Recebo e-mail acusando-me de ter vendido a alma ao demônio. Fausto subdesenvolvido que não desejava recuperar a mocidade para conquistar Margarida, mas garoto guloso que desejava uma torta de banana, episódio que está narrado com detalhes no meu primeiro romance.
Não mereço recriminação por isso. Vendi o que era meu e não tenho satisfações a dar.
Há tempos, recebi também uma carta de um cidadão do Leblon que se dizia positivista, discípulo de Teixeira Mendes, Miguel Lemos e outros cobras positivos do positivismo nacional. Atribuiu-me velhacaria: "A alma não existe", escrevia ele, "o senhor vendeu uma coisa inexistente".

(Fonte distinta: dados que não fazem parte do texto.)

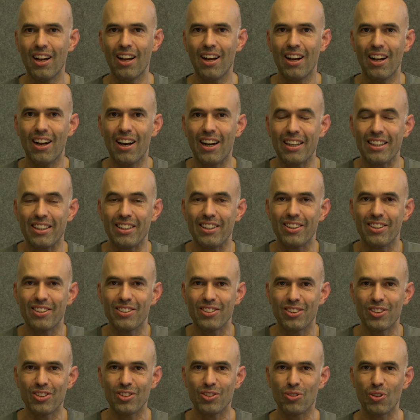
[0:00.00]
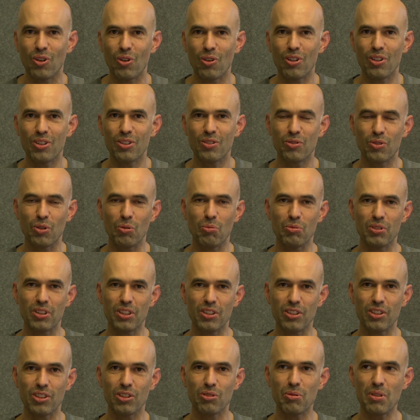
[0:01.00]
Hi, this is Roland from Cisco
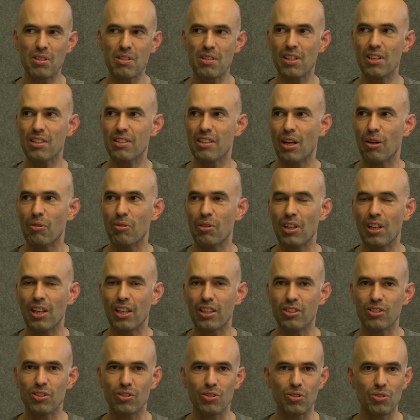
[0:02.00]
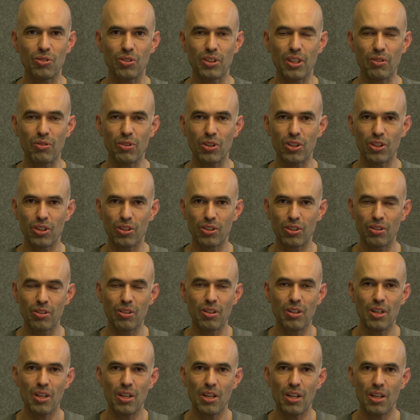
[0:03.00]
Switzerland. I would like to give you another
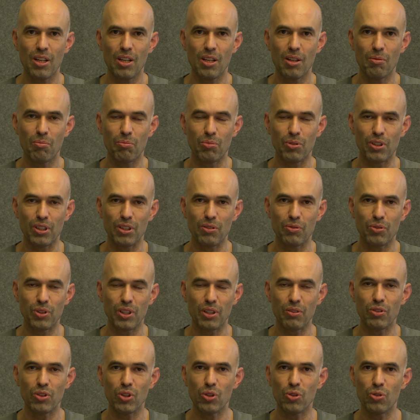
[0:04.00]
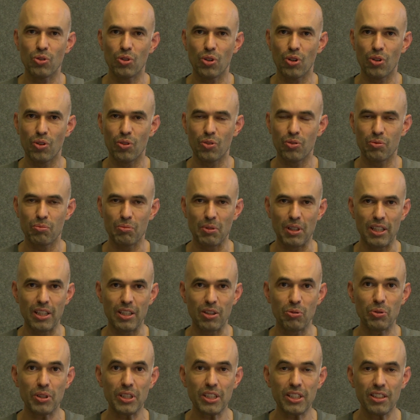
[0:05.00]
brief review of my
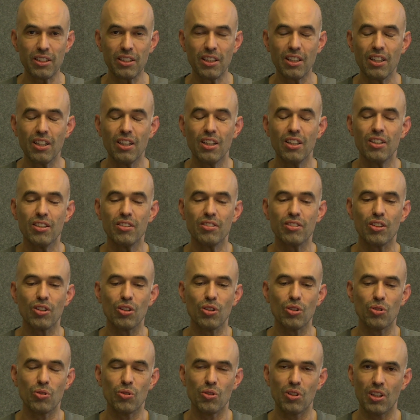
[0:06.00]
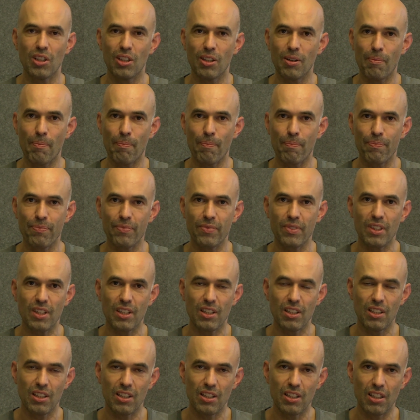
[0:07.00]
week. So
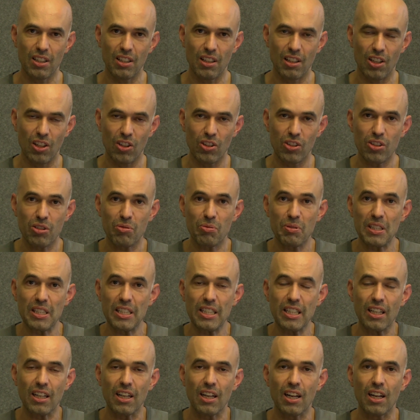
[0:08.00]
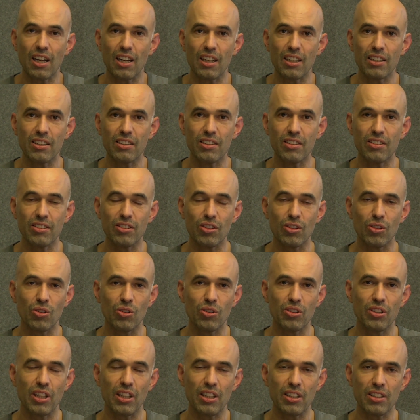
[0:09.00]
last week I saw
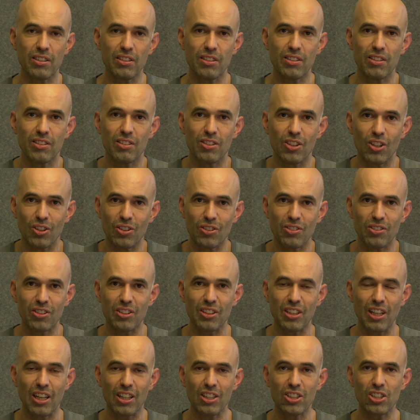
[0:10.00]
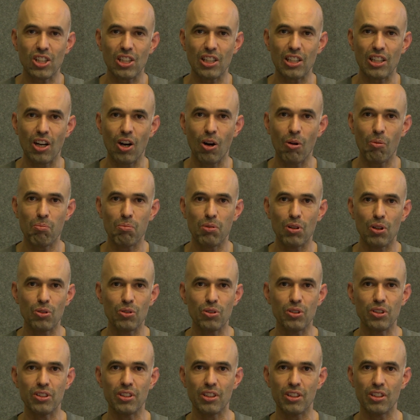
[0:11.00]
that Dustin actually
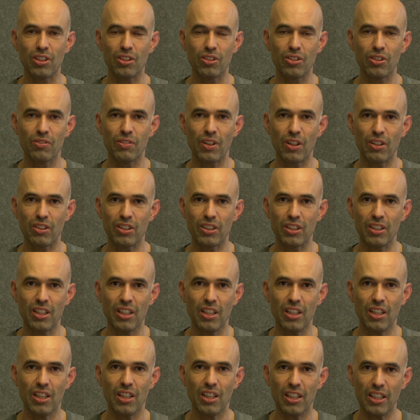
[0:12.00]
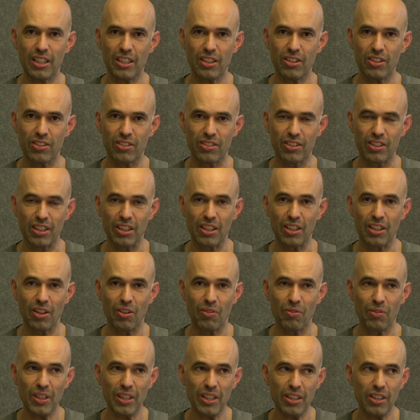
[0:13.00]
uploaded another very interesting
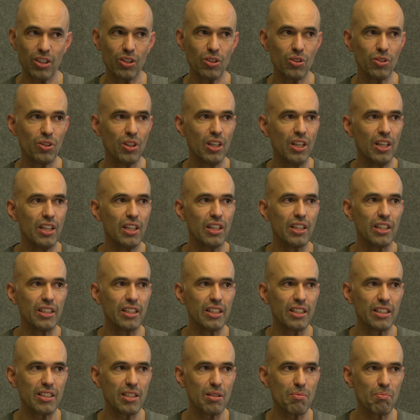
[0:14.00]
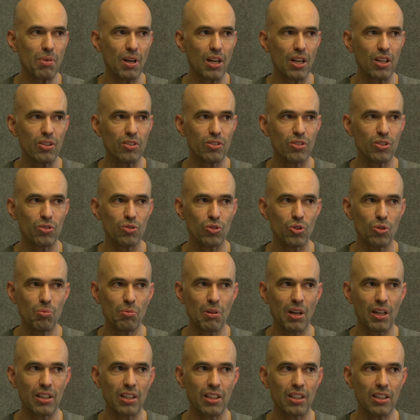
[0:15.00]
video. It is about room
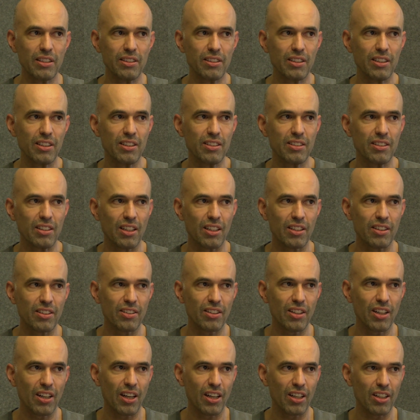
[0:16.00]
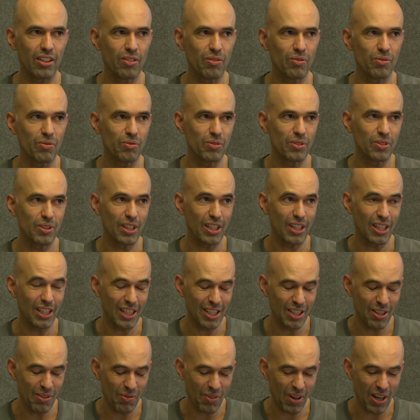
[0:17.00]
analytics and
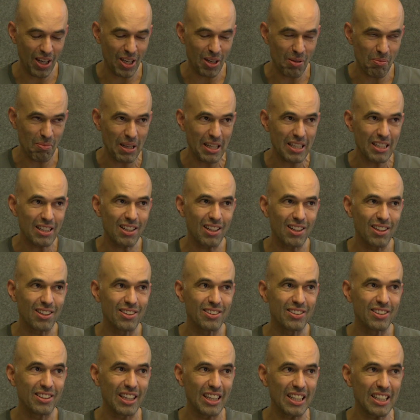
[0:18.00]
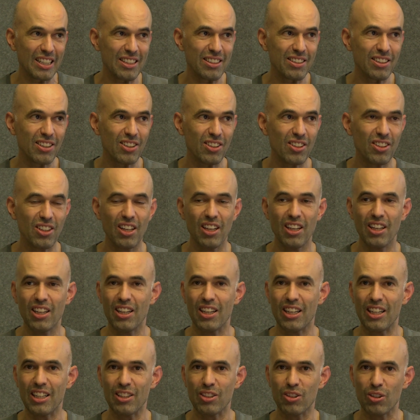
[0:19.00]
environmental data
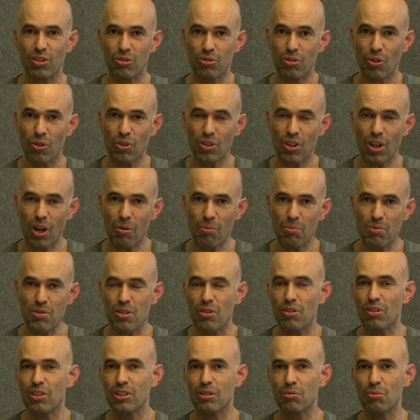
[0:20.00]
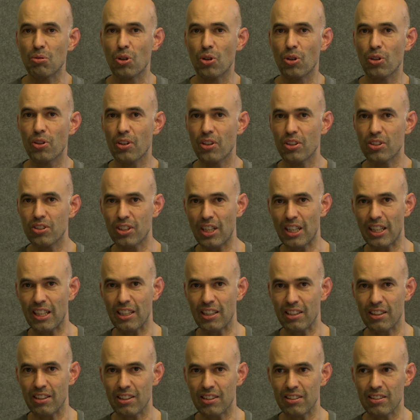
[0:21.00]
in Control Hub, so it's worth checking
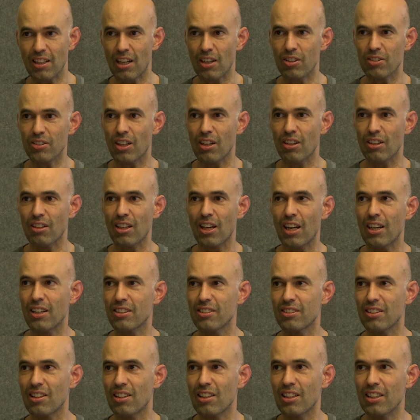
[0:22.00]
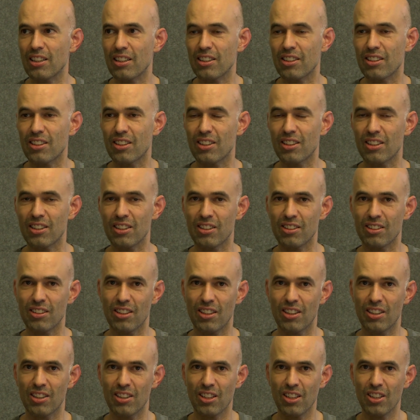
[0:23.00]
this out. I'll add the link in
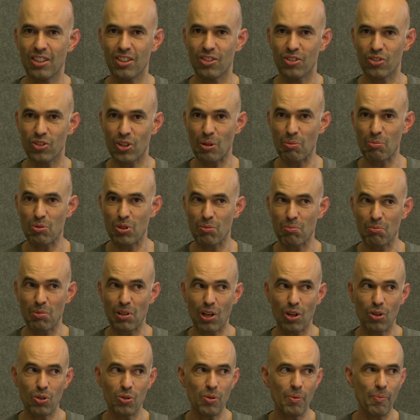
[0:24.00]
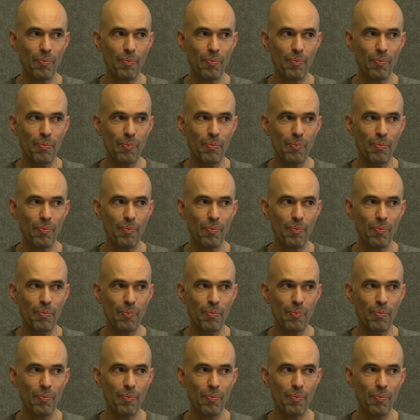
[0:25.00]
the description below.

Não sei se realmente o positivismo admite alma ou demônio, nem tenho tempo e vontade de consultar os entendidos. Mas, se a alma não existe, o demônio também não existe, e não vejo então velhacaria no fato de vender uma coisa inexistente a alguém inexistente. Ficamos pagos.
Outros leitores, mais práticos, também me perguntaram como eu conseguira realizar a transação, tentando aprender com pessoa qualificada aquilo que se pode chamar de "o conto da alma". Perguntaram-me pelas condições da venda. Naquele tempo não havia tabela price, taxa Selic, juros e outros tributos. Tudo se fazia à vista, com a moeda de então. E a alma -pelo que aprendi nos pios catecismos- é moeda forte, fortíssima.
Mas não vou ensinar a ninguém o mapa da mina. Dei-me bem no negócio, pelo menos até o momento em que digito essas linhas.
Mas, antes de terminar a crônica, talvez seja ferido por um raio, recurso literalmente fulminante com que o demônio, sem aviso prévio, costuma cobrar a sua legitima parte nos pactos infernais.